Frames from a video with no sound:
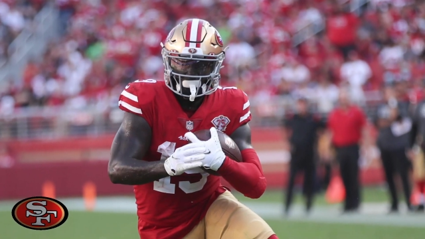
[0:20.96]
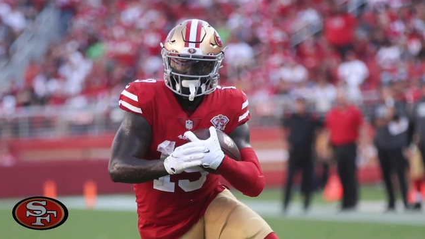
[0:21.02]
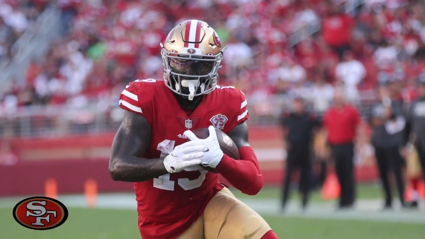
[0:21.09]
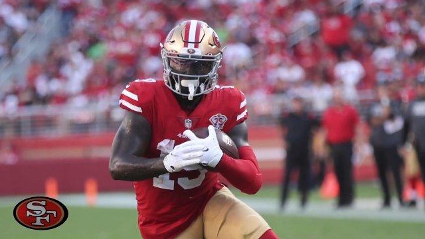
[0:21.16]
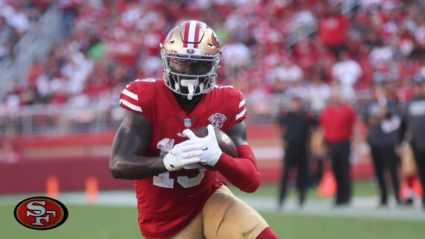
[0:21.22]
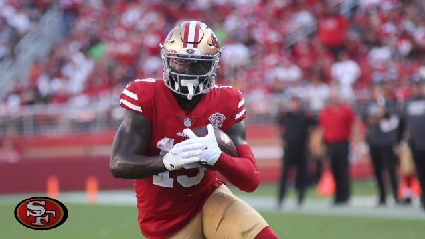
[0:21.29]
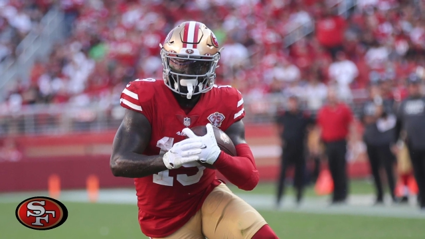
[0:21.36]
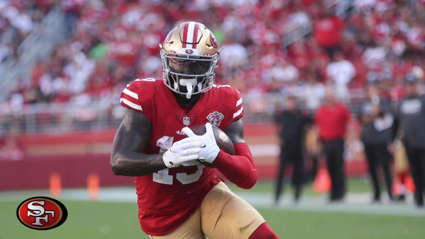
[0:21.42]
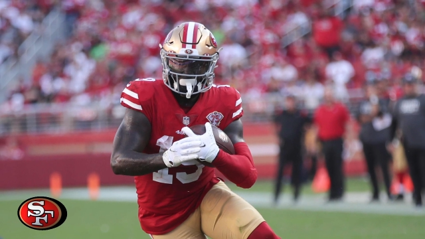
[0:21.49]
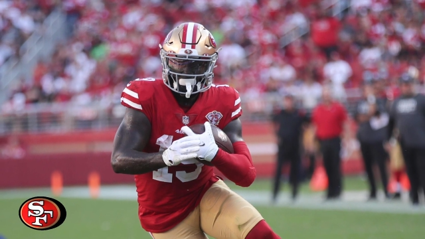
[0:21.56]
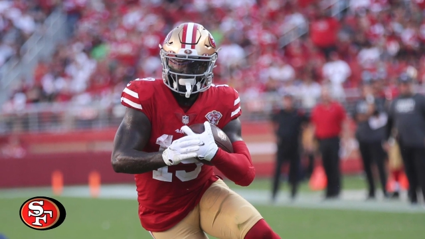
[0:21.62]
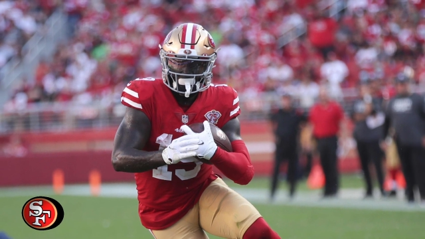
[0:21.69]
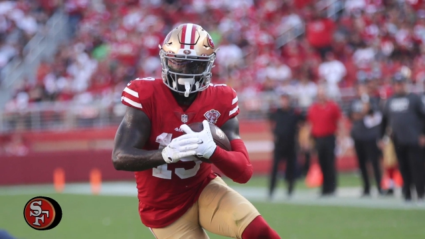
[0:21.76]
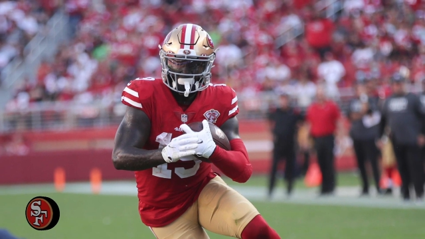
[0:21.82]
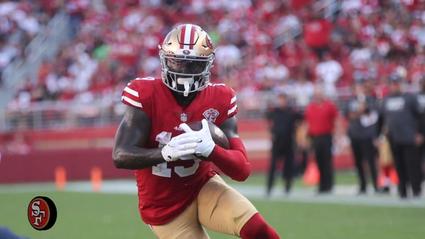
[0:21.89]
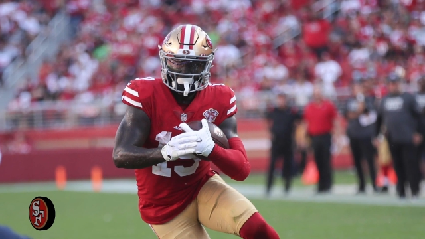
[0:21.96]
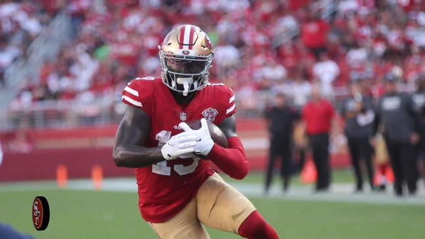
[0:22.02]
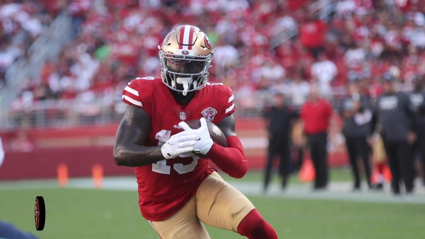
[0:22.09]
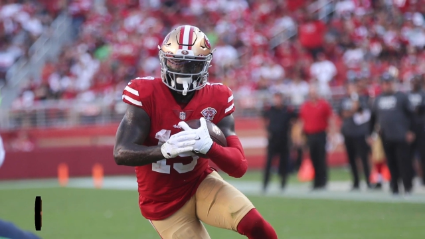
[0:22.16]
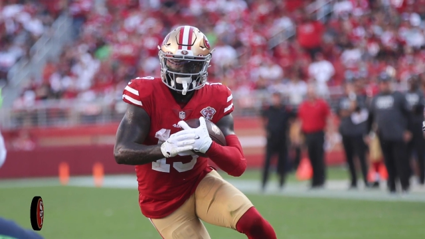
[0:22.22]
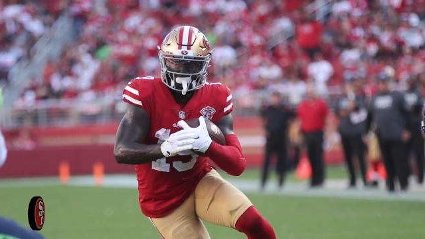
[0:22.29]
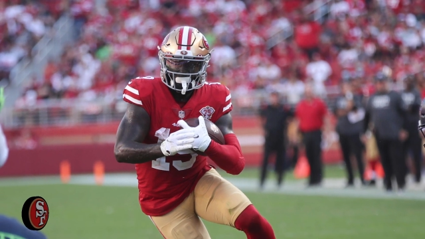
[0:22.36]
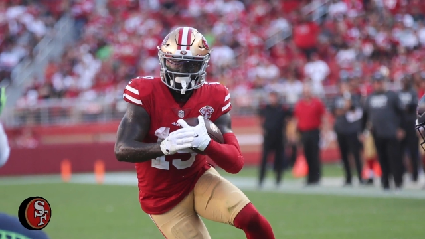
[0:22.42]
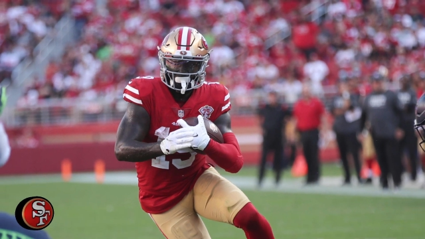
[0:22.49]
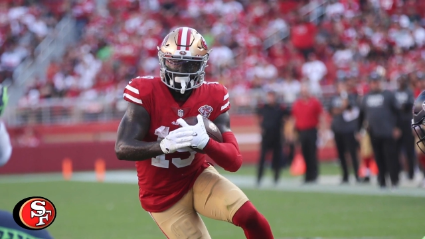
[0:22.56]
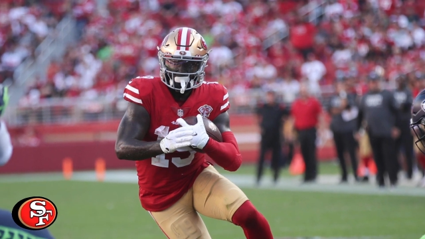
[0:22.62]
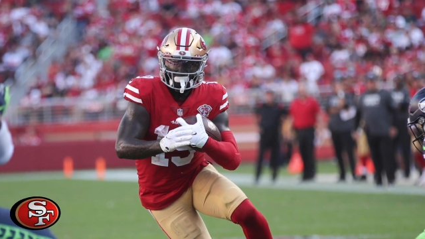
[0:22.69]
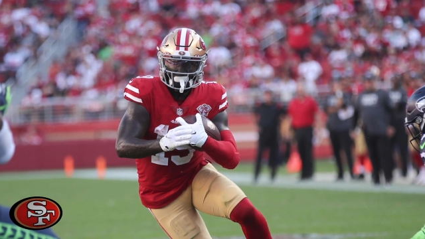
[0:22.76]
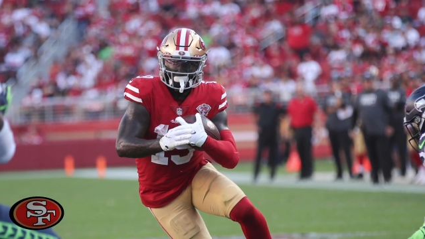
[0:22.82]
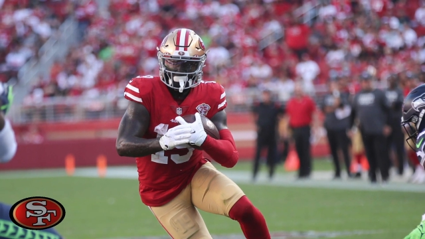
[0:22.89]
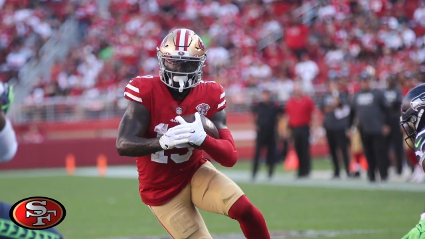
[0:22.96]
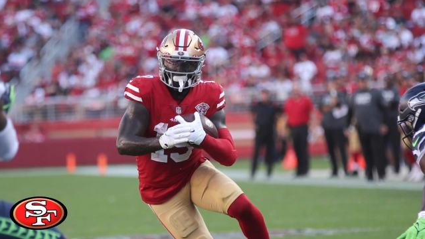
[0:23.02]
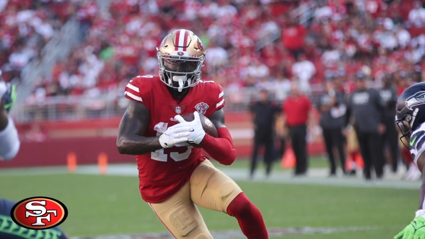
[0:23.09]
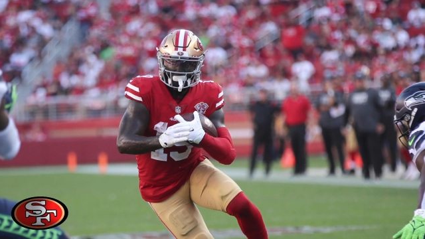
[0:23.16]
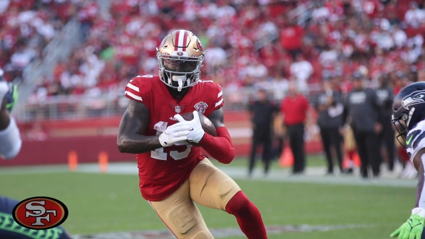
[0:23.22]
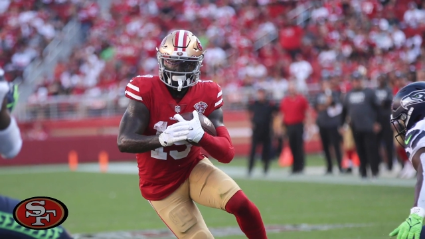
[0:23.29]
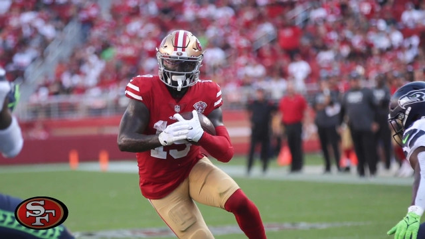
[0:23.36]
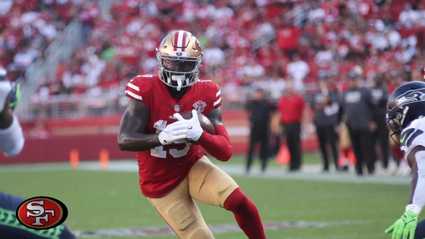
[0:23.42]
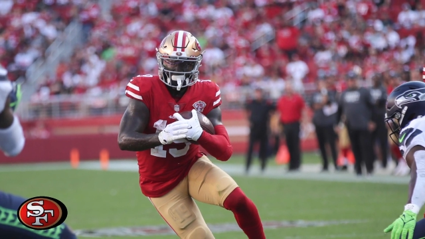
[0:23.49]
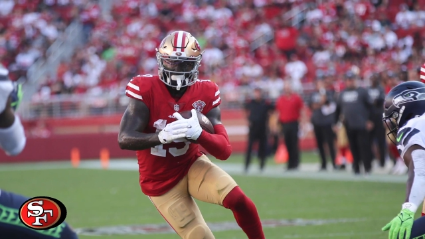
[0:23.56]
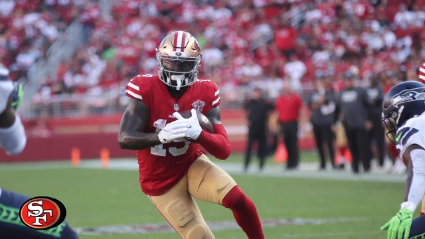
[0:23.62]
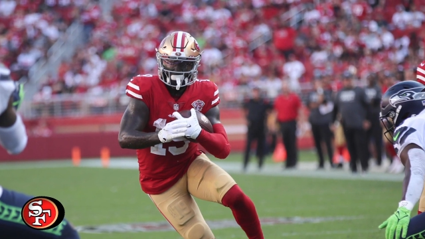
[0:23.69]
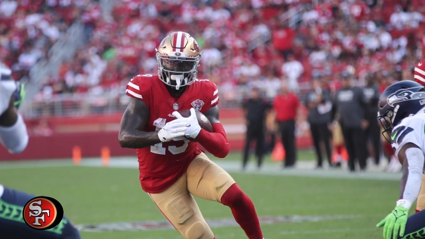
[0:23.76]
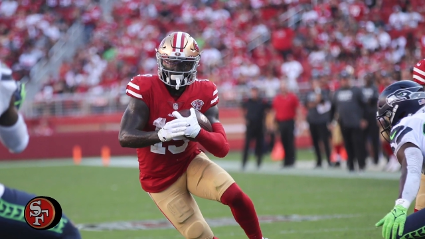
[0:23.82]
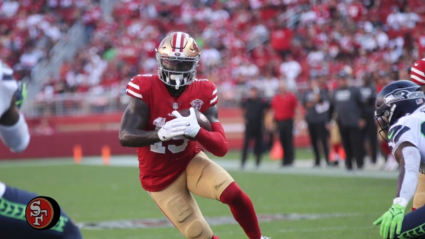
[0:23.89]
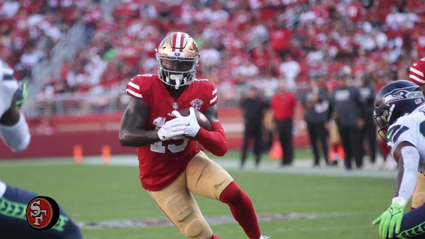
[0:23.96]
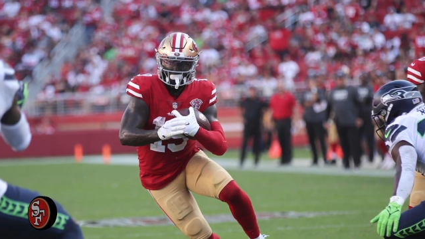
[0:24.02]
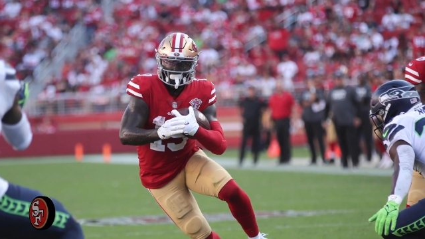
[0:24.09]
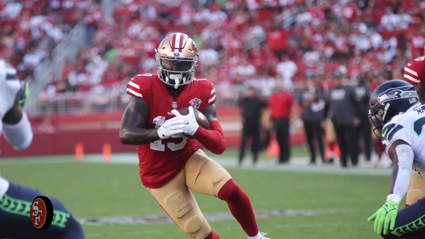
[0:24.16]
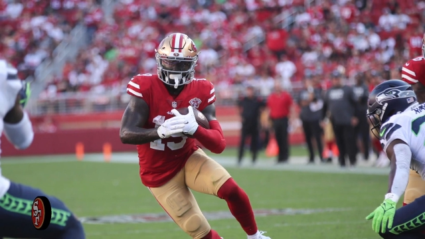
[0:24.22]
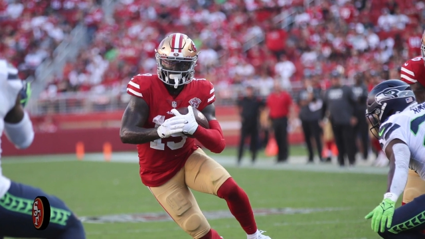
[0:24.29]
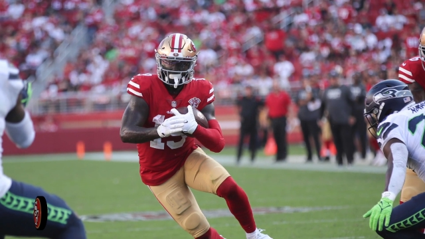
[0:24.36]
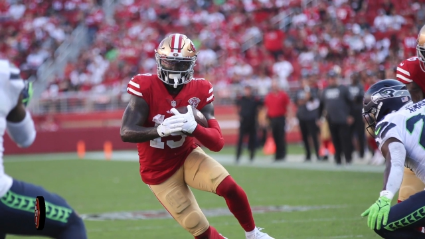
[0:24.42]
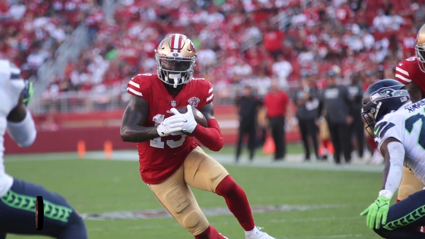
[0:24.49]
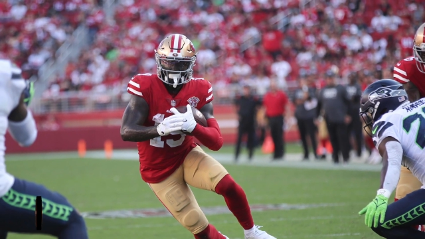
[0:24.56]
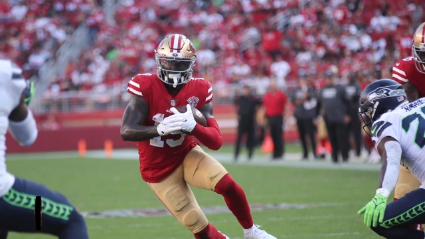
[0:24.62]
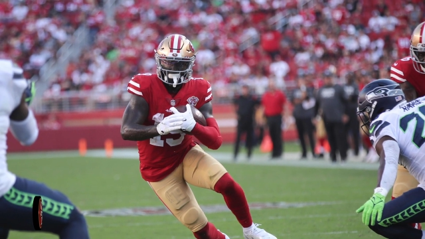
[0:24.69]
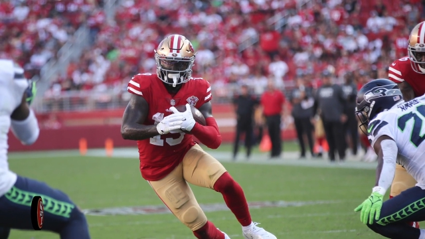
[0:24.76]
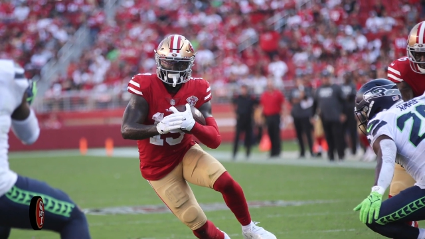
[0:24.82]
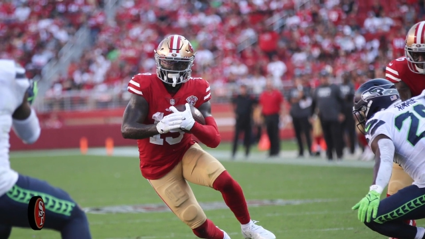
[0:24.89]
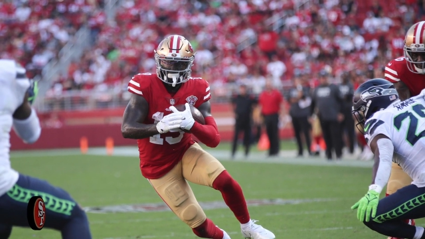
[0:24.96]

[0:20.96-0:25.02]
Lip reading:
Nobody's mouth can be seen.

· · · · ·

→ WORK TO BE COMPLETED
The copy must reproduce every entry exactly while excluding all pictures.

→ EXERCISE OUTPUT
Frames from a video with no sound:
[0:20.96]
[0:21.02]
[0:21.09]
[0:21.16]
[0:21.22]
[0:21.29]
[0:21.36]
[0:21.42]
[0:21.49]
[0:21.56]
[0:21.62]
[0:21.69]
[0:21.76]
[0:21.82]
[0:21.89]
[0:21.96]
[0:22.02]
[0:22.09]
[0:22.16]
[0:22.22]
[0:22.29]
[0:22.36]
[0:22.42]
[0:22.49]
[0:22.56]
[0:22.62]
[0:22.69]
[0:22.76]
[0:22.82]
[0:22.89]
[0:22.96]
[0:23.02]
[0:23.09]
[0:23.16]
[0:23.22]
[0:23.29]
[0:23.36]
[0:23.42]
[0:23.49]
[0:23.56]
[0:23.62]
[0:23.69]
[0:23.76]
[0:23.82]
[0:23.89]
[0:23.96]
[0:24.02]
[0:24.09]
[0:24.16]
[0:24.22]
[0:24.29]
[0:24.36]
[0:24.42]
[0:24.49]
[0:24.56]
[0:24.62]
[0:24.69]
[0:24.76]
[0:24.82]
[0:24.89]
[0:24.96]

[0:20.96-0:25.02]
Lip reading:
Nobody's mouth can be seen.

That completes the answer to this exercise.